Activity: Nothing but the lines from the one containing "[0:01.50-0:01.80]" to the end of the records that follow should be transcribed, each exactly, with the pictures left out.

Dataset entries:
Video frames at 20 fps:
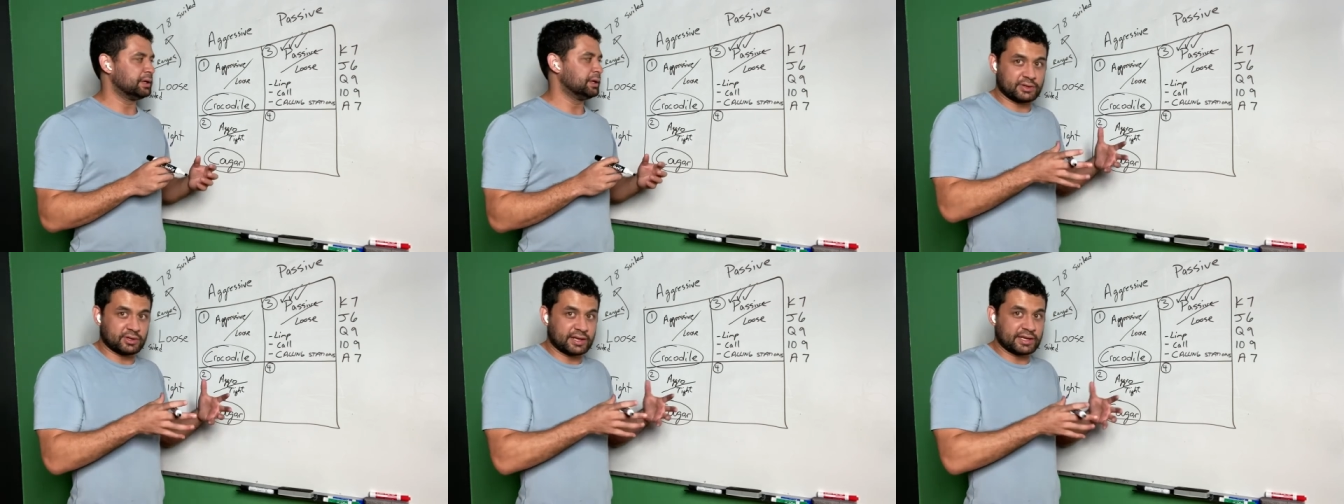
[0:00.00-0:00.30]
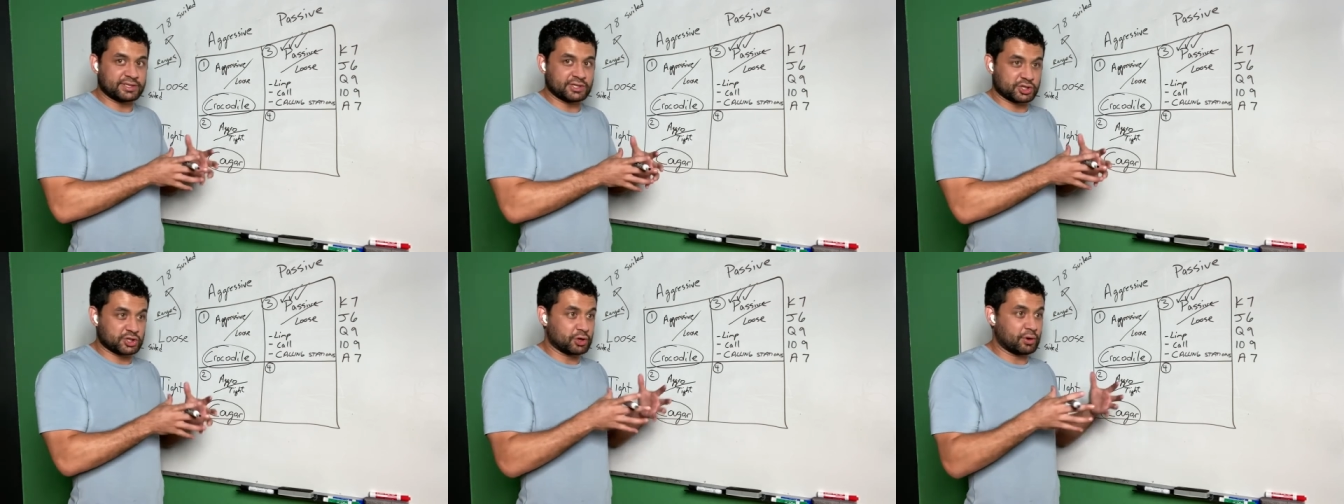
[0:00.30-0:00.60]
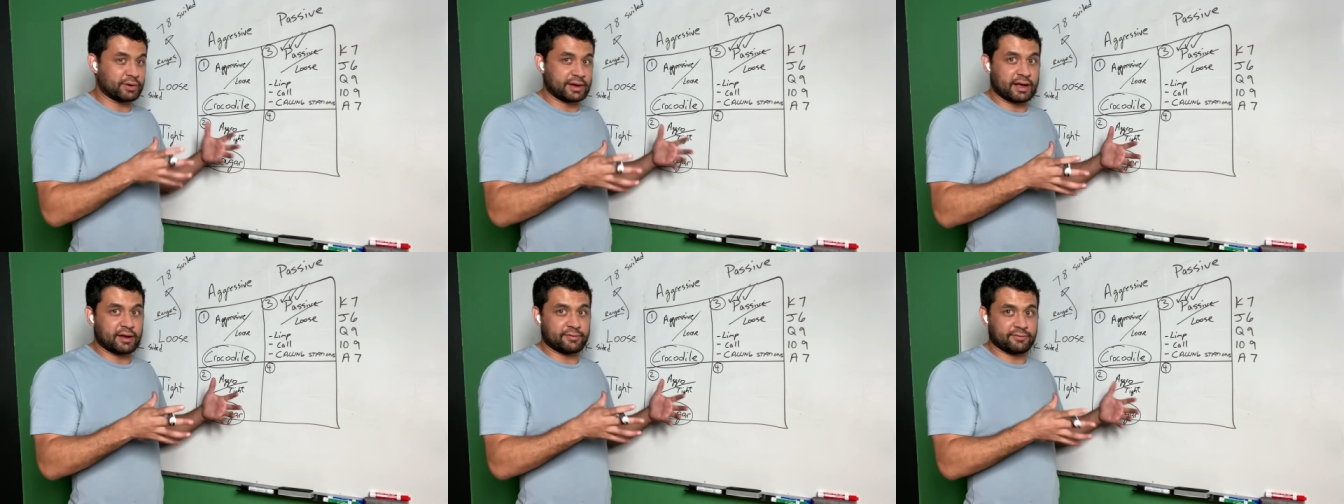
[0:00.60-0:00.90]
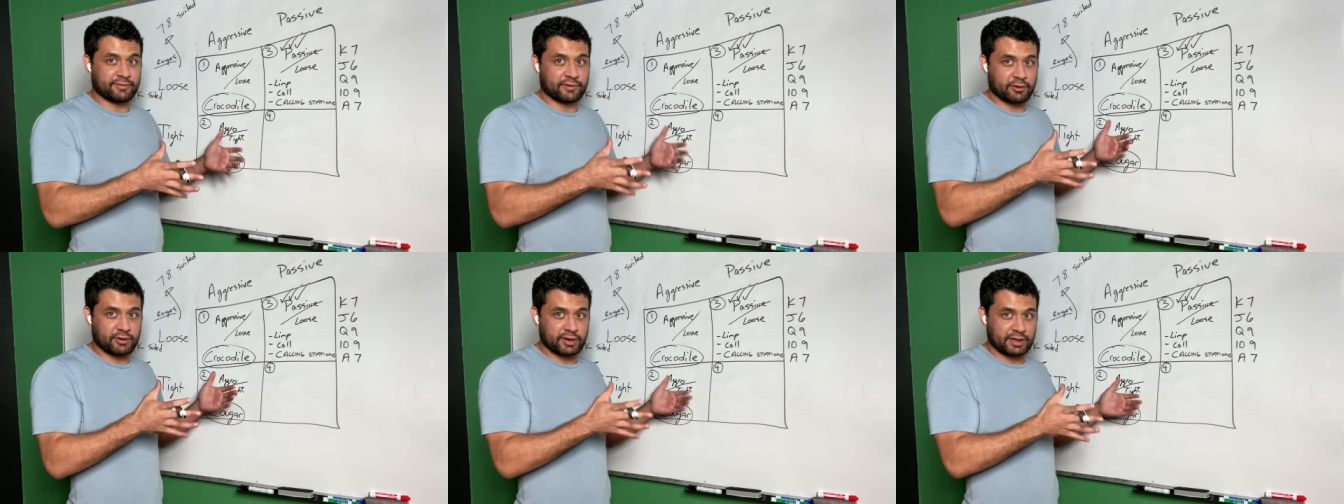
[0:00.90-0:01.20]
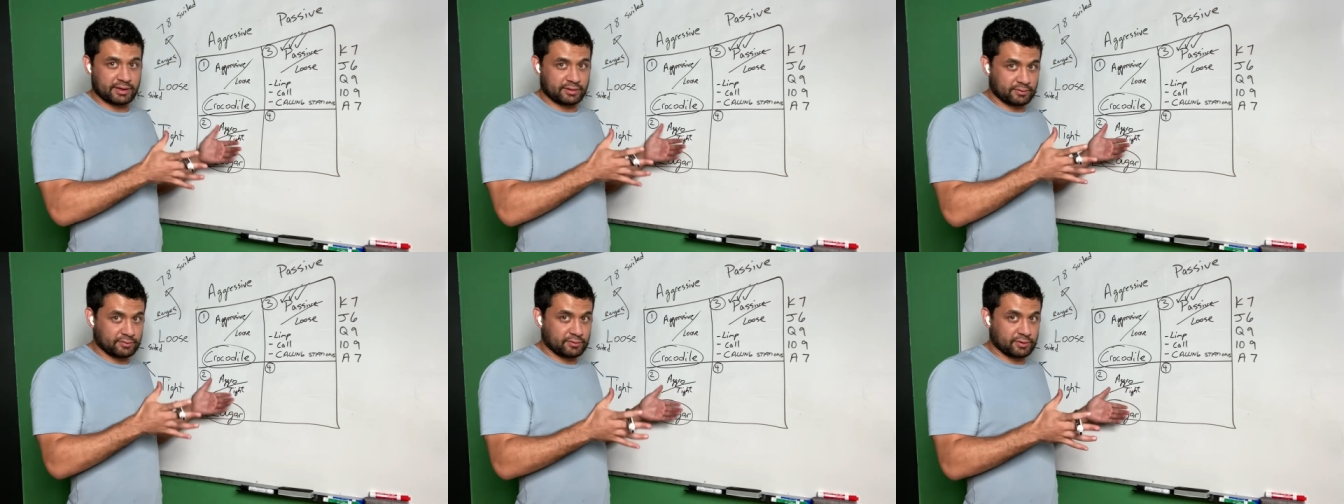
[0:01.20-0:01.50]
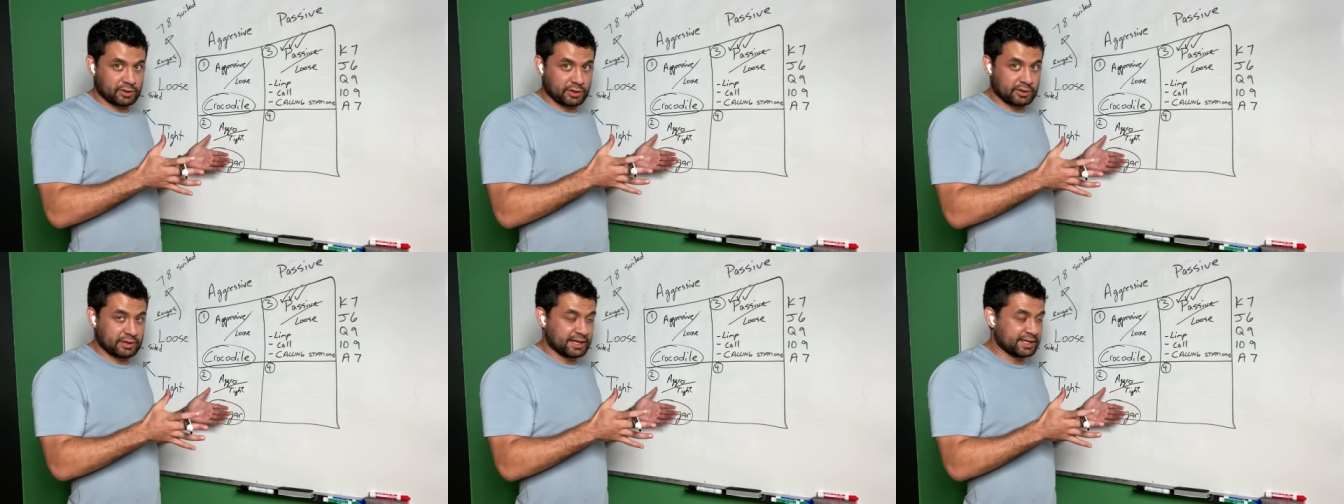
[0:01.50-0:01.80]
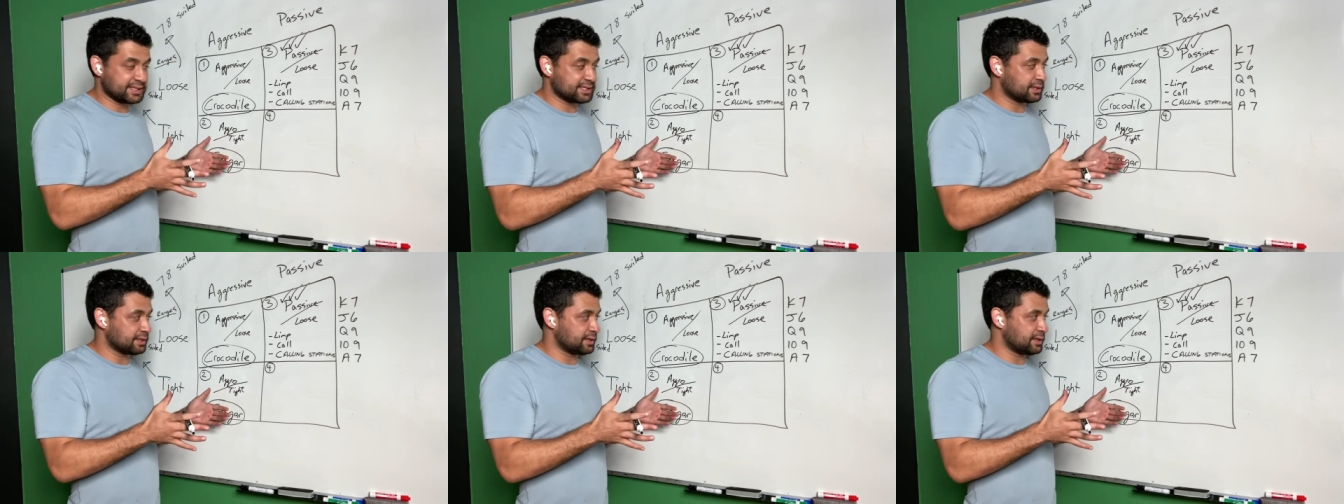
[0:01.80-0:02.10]
You get to showdown very
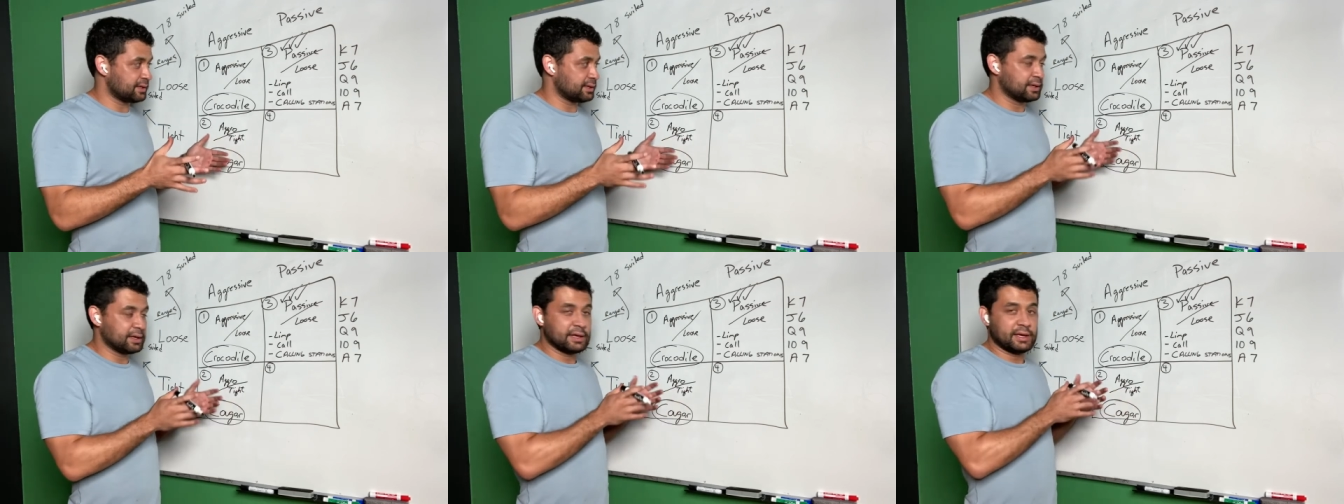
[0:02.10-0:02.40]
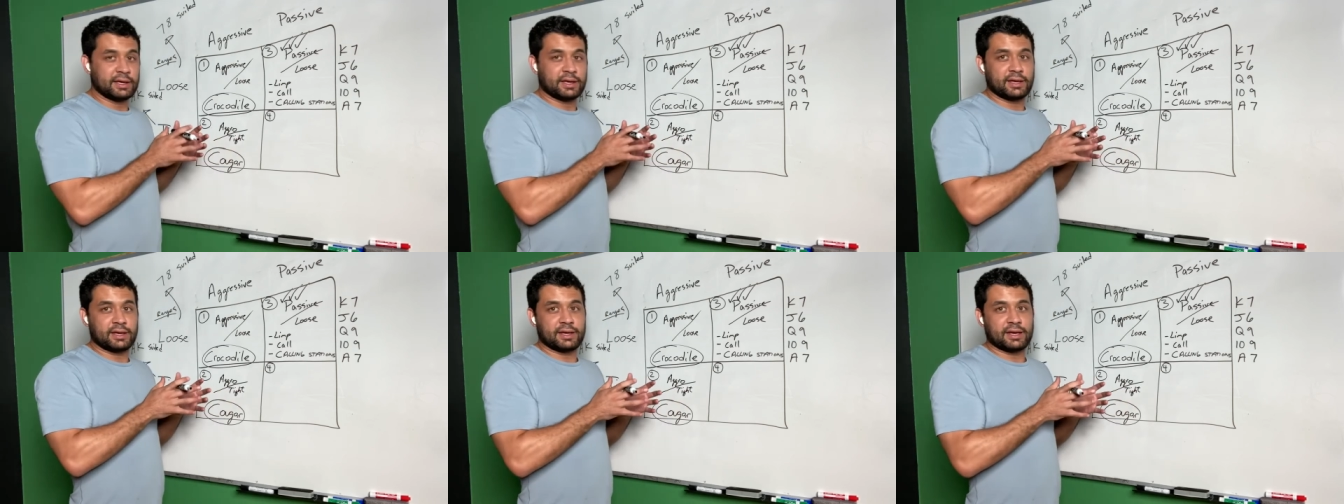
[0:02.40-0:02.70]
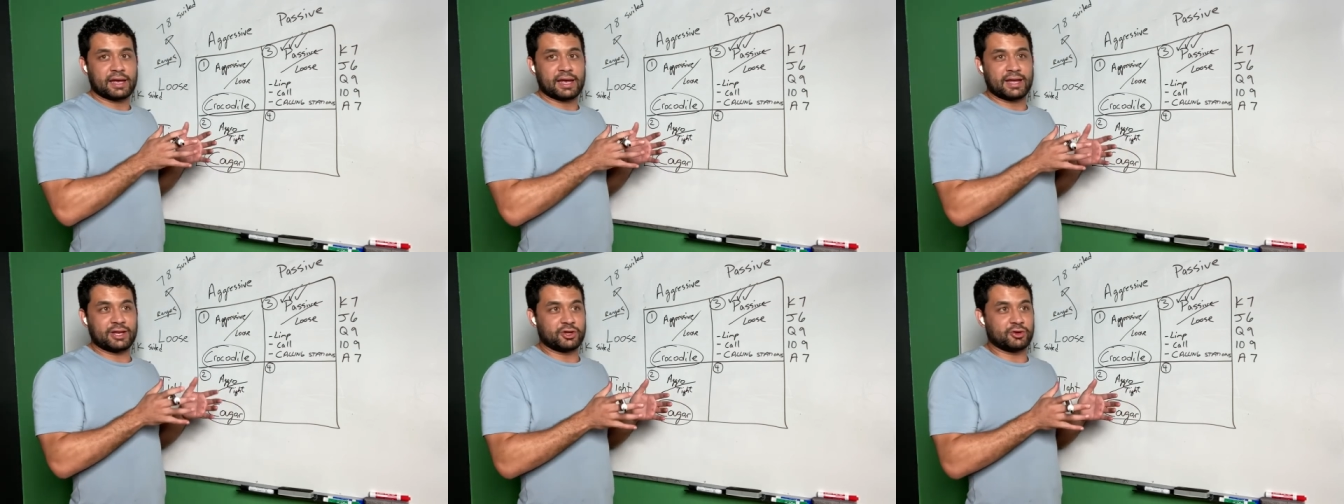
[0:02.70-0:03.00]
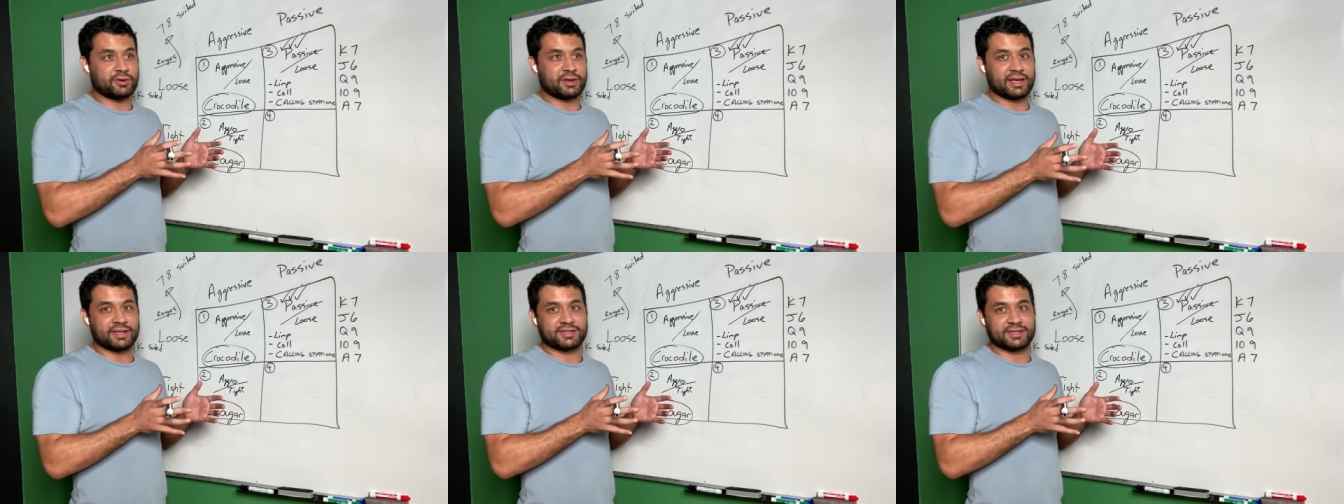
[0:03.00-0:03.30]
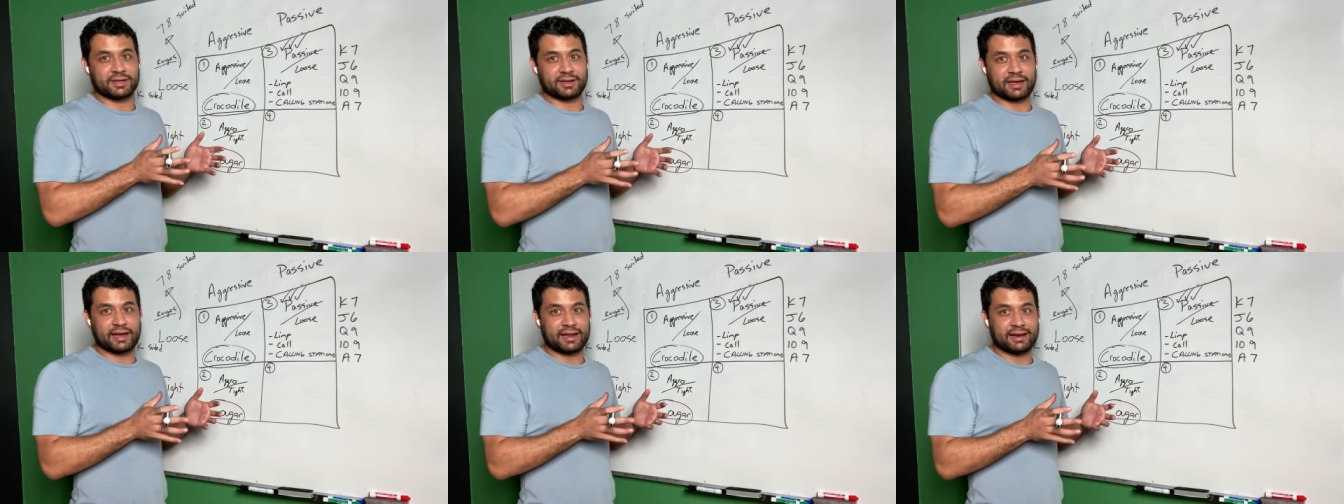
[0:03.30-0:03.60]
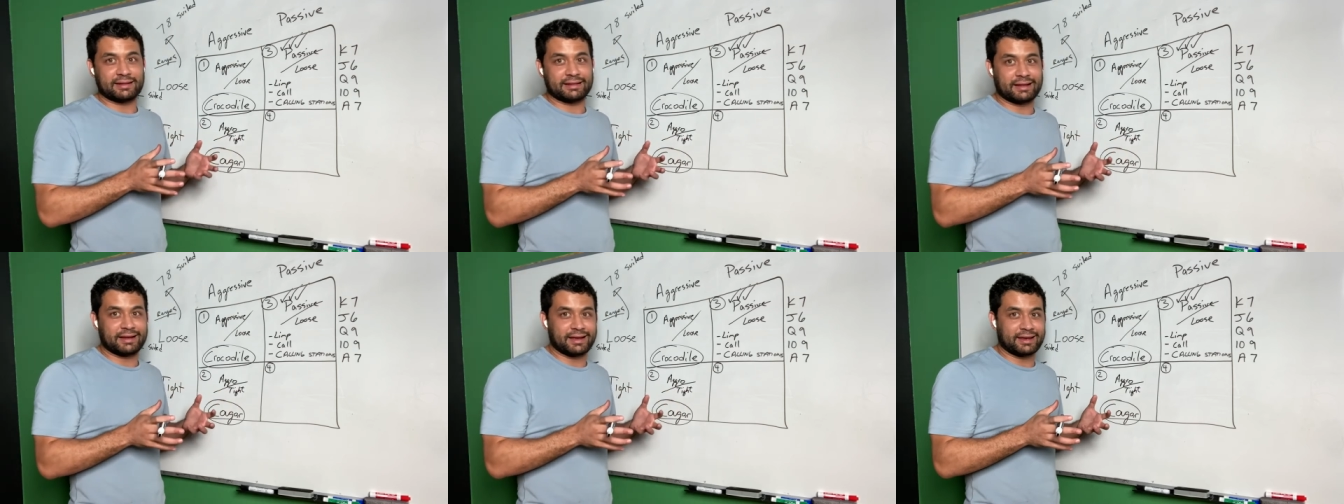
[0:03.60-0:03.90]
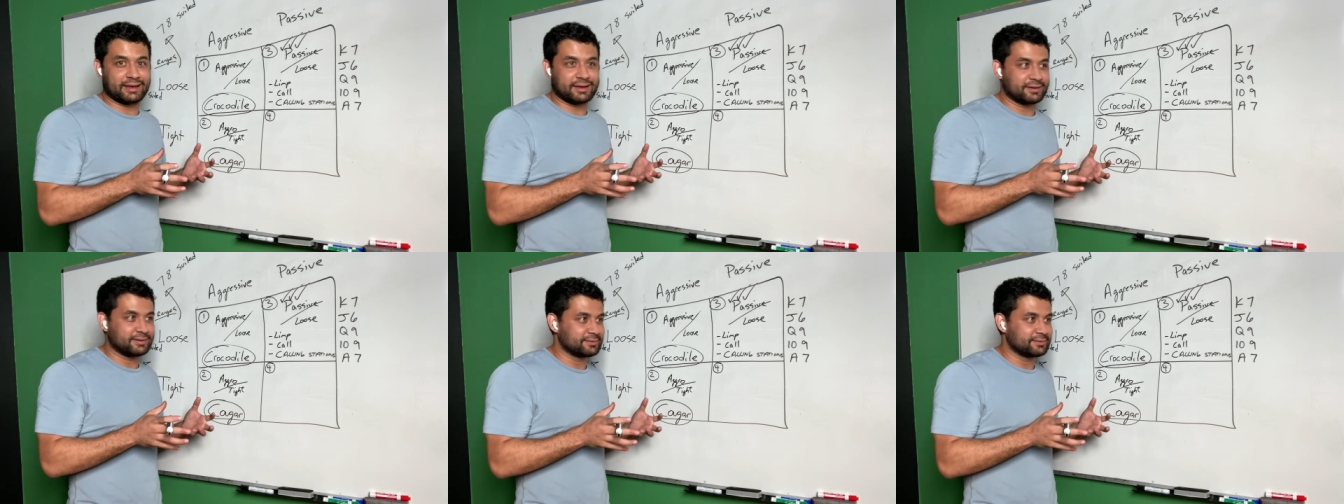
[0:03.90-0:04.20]
easily, and you get to kind of like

Answer section:
[0:01.50-0:01.80]
[0:01.80-0:02.10]
You get to showdown very
[0:02.10-0:02.40]
[0:02.40-0:02.70]
[0:02.70-0:03.00]
[0:03.00-0:03.30]
[0:03.30-0:03.60]
[0:03.60-0:03.90]
[0:03.90-0:04.20]
easily, and you get to kind of like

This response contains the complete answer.